═════ Input records ═════

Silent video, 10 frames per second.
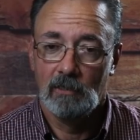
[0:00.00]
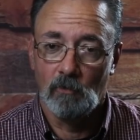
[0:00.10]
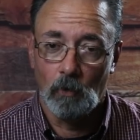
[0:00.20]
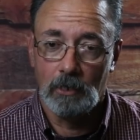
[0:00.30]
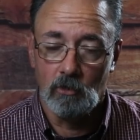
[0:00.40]

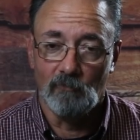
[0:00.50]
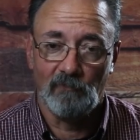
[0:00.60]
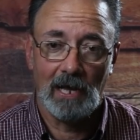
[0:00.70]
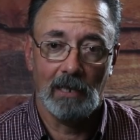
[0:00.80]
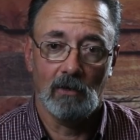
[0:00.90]
the one you
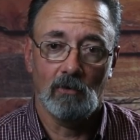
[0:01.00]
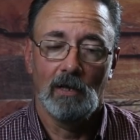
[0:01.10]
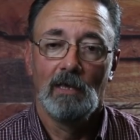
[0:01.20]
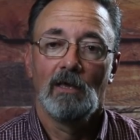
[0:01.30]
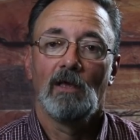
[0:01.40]

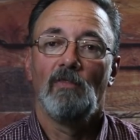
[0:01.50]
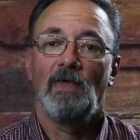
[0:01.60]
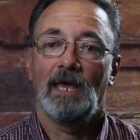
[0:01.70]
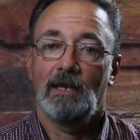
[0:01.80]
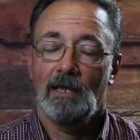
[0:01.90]
follow,
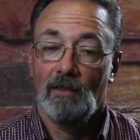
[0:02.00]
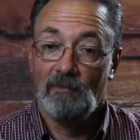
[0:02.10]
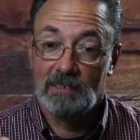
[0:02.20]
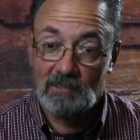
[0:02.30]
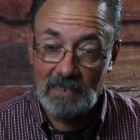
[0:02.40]
then
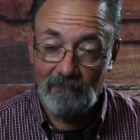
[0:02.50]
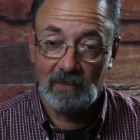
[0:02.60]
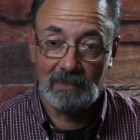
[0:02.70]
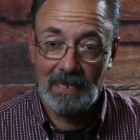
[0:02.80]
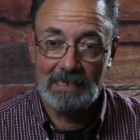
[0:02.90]
the
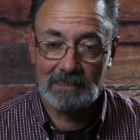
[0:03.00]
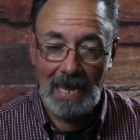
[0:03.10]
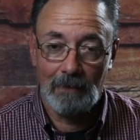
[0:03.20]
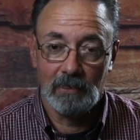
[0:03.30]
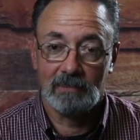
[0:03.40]
seventh day
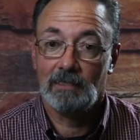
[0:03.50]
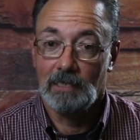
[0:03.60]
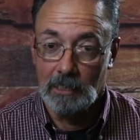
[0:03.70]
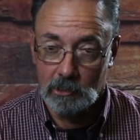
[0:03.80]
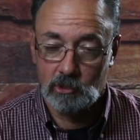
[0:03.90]
Sabbath
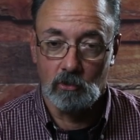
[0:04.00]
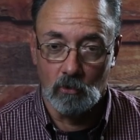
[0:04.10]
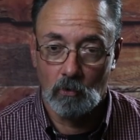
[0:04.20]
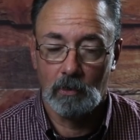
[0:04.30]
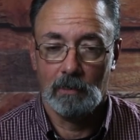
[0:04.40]
is
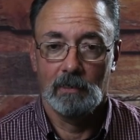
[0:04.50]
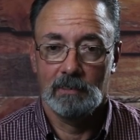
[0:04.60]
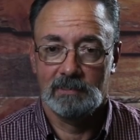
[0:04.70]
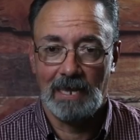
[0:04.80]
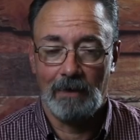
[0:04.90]
your
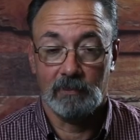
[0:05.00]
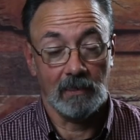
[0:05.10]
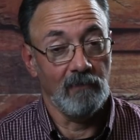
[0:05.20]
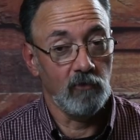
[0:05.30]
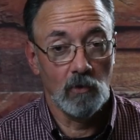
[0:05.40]
Sabbath.
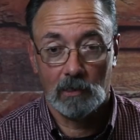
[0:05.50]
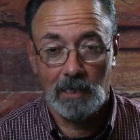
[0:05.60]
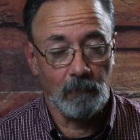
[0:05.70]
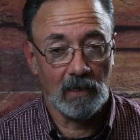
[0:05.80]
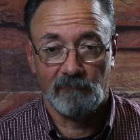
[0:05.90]
And if you are
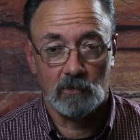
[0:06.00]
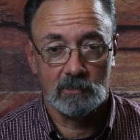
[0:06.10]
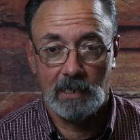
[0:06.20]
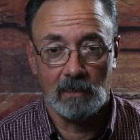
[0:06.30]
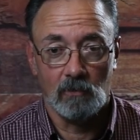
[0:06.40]
keeping a
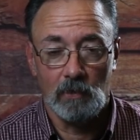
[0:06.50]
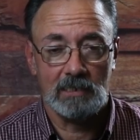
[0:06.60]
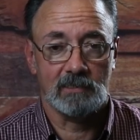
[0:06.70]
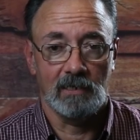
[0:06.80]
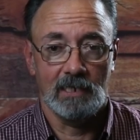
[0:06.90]
first day of the
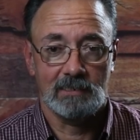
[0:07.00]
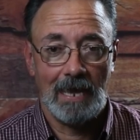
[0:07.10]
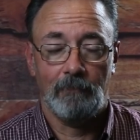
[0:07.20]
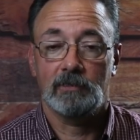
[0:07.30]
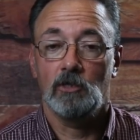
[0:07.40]
week, Sunday,
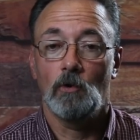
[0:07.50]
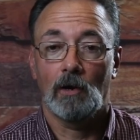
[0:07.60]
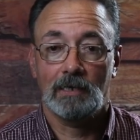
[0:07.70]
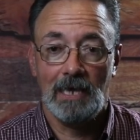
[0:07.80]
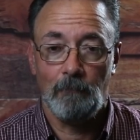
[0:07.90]
Sabbath, you
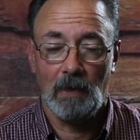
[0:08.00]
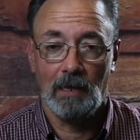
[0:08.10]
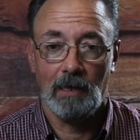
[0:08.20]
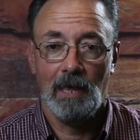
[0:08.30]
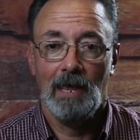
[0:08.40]
are
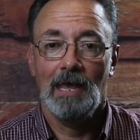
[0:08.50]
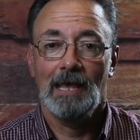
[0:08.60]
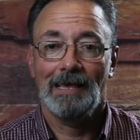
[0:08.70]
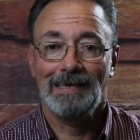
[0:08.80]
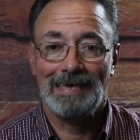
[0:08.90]
keeping
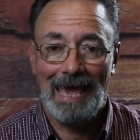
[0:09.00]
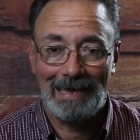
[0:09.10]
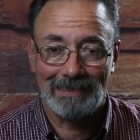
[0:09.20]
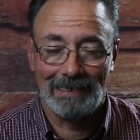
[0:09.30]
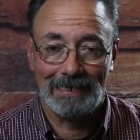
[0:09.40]

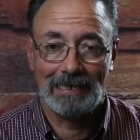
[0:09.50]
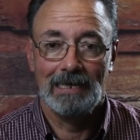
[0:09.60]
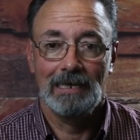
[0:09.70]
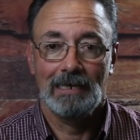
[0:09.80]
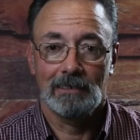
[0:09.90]
Catholic
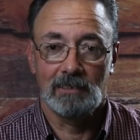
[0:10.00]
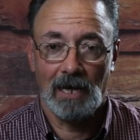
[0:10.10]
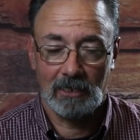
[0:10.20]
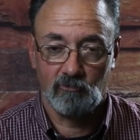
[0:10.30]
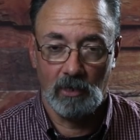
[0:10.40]

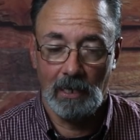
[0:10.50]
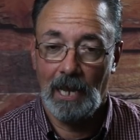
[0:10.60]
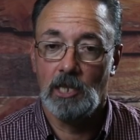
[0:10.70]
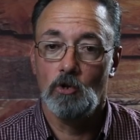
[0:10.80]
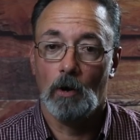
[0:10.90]
doctrine,
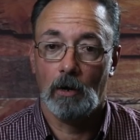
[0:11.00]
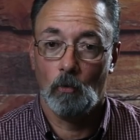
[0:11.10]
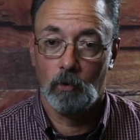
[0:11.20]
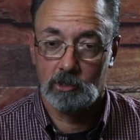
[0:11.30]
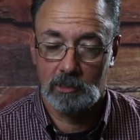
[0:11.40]
and you
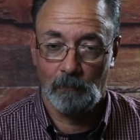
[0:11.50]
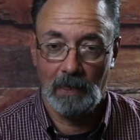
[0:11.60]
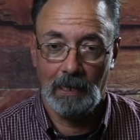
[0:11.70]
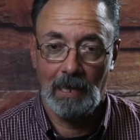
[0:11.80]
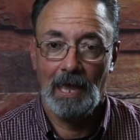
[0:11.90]
are
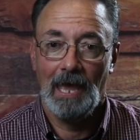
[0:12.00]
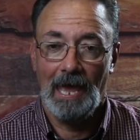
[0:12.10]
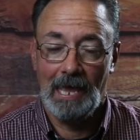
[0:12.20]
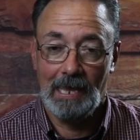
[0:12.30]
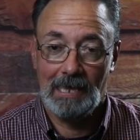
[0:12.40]
worshiping
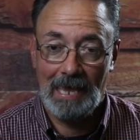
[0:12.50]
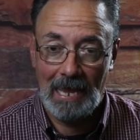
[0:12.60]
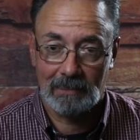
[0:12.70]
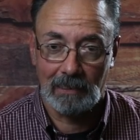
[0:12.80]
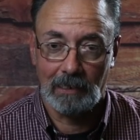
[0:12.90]
a
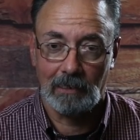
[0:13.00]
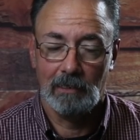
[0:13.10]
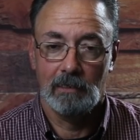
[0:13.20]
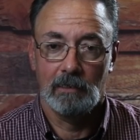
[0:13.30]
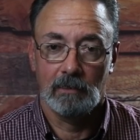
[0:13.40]

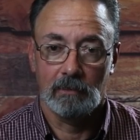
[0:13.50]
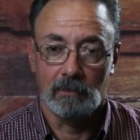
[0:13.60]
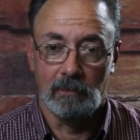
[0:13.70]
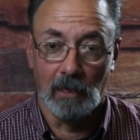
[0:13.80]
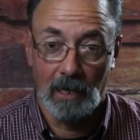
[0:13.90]
Catholic
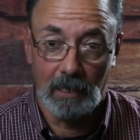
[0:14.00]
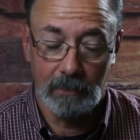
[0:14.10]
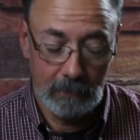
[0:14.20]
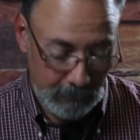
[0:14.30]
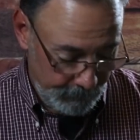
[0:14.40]

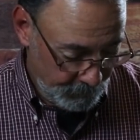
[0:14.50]
God.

═════

§ Task details
Return all records verbatim and drop the pictures.

§ Completed task
Silent video, 10 frames per second.
[0:00.00]
[0:00.10]
[0:00.20]
[0:00.30]
[0:00.40]

[0:00.50]
[0:00.60]
[0:00.70]
[0:00.80]
[0:00.90]
the one you
[0:01.00]
[0:01.10]
[0:01.20]
[0:01.30]
[0:01.40]

[0:01.50]
[0:01.60]
[0:01.70]
[0:01.80]
[0:01.90]
follow,
[0:02.00]
[0:02.10]
[0:02.20]
[0:02.30]
[0:02.40]
then
[0:02.50]
[0:02.60]
[0:02.70]
[0:02.80]
[0:02.90]
the
[0:03.00]
[0:03.10]
[0:03.20]
[0:03.30]
[0:03.40]
seventh day
[0:03.50]
[0:03.60]
[0:03.70]
[0:03.80]
[0:03.90]
Sabbath
[0:04.00]
[0:04.10]
[0:04.20]
[0:04.30]
[0:04.40]
is
[0:04.50]
[0:04.60]
[0:04.70]
[0:04.80]
[0:04.90]
your
[0:05.00]
[0:05.10]
[0:05.20]
[0:05.30]
[0:05.40]
Sabbath.
[0:05.50]
[0:05.60]
[0:05.70]
[0:05.80]
[0:05.90]
And if you are
[0:06.00]
[0:06.10]
[0:06.20]
[0:06.30]
[0:06.40]
keeping a
[0:06.50]
[0:06.60]
[0:06.70]
[0:06.80]
[0:06.90]
first day of the
[0:07.00]
[0:07.10]
[0:07.20]
[0:07.30]
[0:07.40]
week, Sunday,
[0:07.50]
[0:07.60]
[0:07.70]
[0:07.80]
[0:07.90]
Sabbath, you
[0:08.00]
[0:08.10]
[0:08.20]
[0:08.30]
[0:08.40]
are
[0:08.50]
[0:08.60]
[0:08.70]
[0:08.80]
[0:08.90]
keeping
[0:09.00]
[0:09.10]
[0:09.20]
[0:09.30]
[0:09.40]

[0:09.50]
[0:09.60]
[0:09.70]
[0:09.80]
[0:09.90]
Catholic
[0:10.00]
[0:10.10]
[0:10.20]
[0:10.30]
[0:10.40]

[0:10.50]
[0:10.60]
[0:10.70]
[0:10.80]
[0:10.90]
doctrine,
[0:11.00]
[0:11.10]
[0:11.20]
[0:11.30]
[0:11.40]
and you
[0:11.50]
[0:11.60]
[0:11.70]
[0:11.80]
[0:11.90]
are
[0:12.00]
[0:12.10]
[0:12.20]
[0:12.30]
[0:12.40]
worshiping
[0:12.50]
[0:12.60]
[0:12.70]
[0:12.80]
[0:12.90]
a
[0:13.00]
[0:13.10]
[0:13.20]
[0:13.30]
[0:13.40]

[0:13.50]
[0:13.60]
[0:13.70]
[0:13.80]
[0:13.90]
Catholic
[0:14.00]
[0:14.10]
[0:14.20]
[0:14.30]
[0:14.40]

[0:14.50]
God.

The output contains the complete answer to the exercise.